Chipotle’s holier-than-thou approach seems to be working. The organic industry had $35 billion in sales and 10 percent growth in 2012 and continues to grow. Chipotle is valued at almost $15 billion dollars, ranking in the top 20 most profitable fast-food chains. (Not to mention, they had folks running around dressed in tin foil just for a free bite—they’ve gotta be doing something right.)
Notice the drone-like crow at 0:58? Or the sad looking cow at 1:35? Or, how about the creepy Willy-Wonka remix, or the lovable main-character scarecrow figure amid the giant “Crow Foods Inc.”? The video paints quite an image for big-ag. And as Brandchannel’s Dale Buss points out, “the reality is that Chipotle’s meat is just as dead as McDonald’s.” On Chipotle’s side, this film has moments that unfairly demonize big-ag, at best, and are filled with hypocrisy, at worst.
A big criticism of Chipotle’s hypocritical marketing is that while Chipotle claims it supports small farmers, its approach to buying produce at an affordable price sometimes suggests otherwise. Just a few months ago, Missouri Farm Bureau President Blake Hurst responded to Chipotle’s short films, sarcastically calling the company a “moral beacon.” The piece is worth a full read, but here’s an excerpt:
“Most farms in the Midwest hit every checkpoint on the way to evil…. Corn, soybeans, genetically modified seed, pesticides, commercial fertilizer, cows and pigs eating what they produce…and some of their corn likely goes to an alcohol plant! They’re so industrial that they are beyond redemption. The Chipotle video implies that conventional farmers won’t change because they’re somehow morally deficient or suppliers force them into the wrong production practices or they just lack imagination. Nothing could be further from the truth. If Chipotle would raise the prices paid to family farmers, the meat promised to customers will become available. Pay farmers enough, and they’ll probably wear scarecrow costumes to deliver meat to Chipotle’s stores.”
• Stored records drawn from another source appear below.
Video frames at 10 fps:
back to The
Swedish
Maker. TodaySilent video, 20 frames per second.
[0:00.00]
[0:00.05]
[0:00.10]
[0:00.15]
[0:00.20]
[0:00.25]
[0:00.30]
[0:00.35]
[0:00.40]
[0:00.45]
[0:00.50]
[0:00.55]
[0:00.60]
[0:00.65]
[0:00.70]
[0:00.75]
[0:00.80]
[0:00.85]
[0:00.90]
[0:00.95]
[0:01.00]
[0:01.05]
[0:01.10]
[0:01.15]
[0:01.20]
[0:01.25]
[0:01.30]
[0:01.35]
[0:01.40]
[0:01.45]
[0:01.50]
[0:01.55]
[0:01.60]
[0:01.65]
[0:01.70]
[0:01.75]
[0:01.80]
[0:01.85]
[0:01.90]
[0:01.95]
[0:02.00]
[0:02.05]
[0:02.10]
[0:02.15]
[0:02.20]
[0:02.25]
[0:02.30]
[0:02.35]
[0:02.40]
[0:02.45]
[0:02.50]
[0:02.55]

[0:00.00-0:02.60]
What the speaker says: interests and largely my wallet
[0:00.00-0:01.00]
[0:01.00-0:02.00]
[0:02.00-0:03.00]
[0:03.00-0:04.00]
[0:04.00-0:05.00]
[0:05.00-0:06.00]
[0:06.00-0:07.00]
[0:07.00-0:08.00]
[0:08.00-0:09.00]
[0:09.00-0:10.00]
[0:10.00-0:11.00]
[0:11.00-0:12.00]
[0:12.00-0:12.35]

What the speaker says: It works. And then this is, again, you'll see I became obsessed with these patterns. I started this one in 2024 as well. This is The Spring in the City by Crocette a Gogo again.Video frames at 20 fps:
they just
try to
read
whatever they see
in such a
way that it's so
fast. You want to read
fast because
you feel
No doubt this new series will cause a wave of discussion, but we’re left to wonder to what extent. While Chipotle raises an important point that small farmers are losing out in today’s system and need to be better sustained, big-ag isn’t necessarily the sole enemy. (Or, even an “enemy” at all.) If Chipotle (and any other anti-industry-ag folks) lump GMOs, antibiotics, animal cruelty, and sub-par nutritional food issues all together, the conversation will be null and void. But, if we find our way into a conversation in which we can parse the good and the bad, this might not be such a bad thing after all.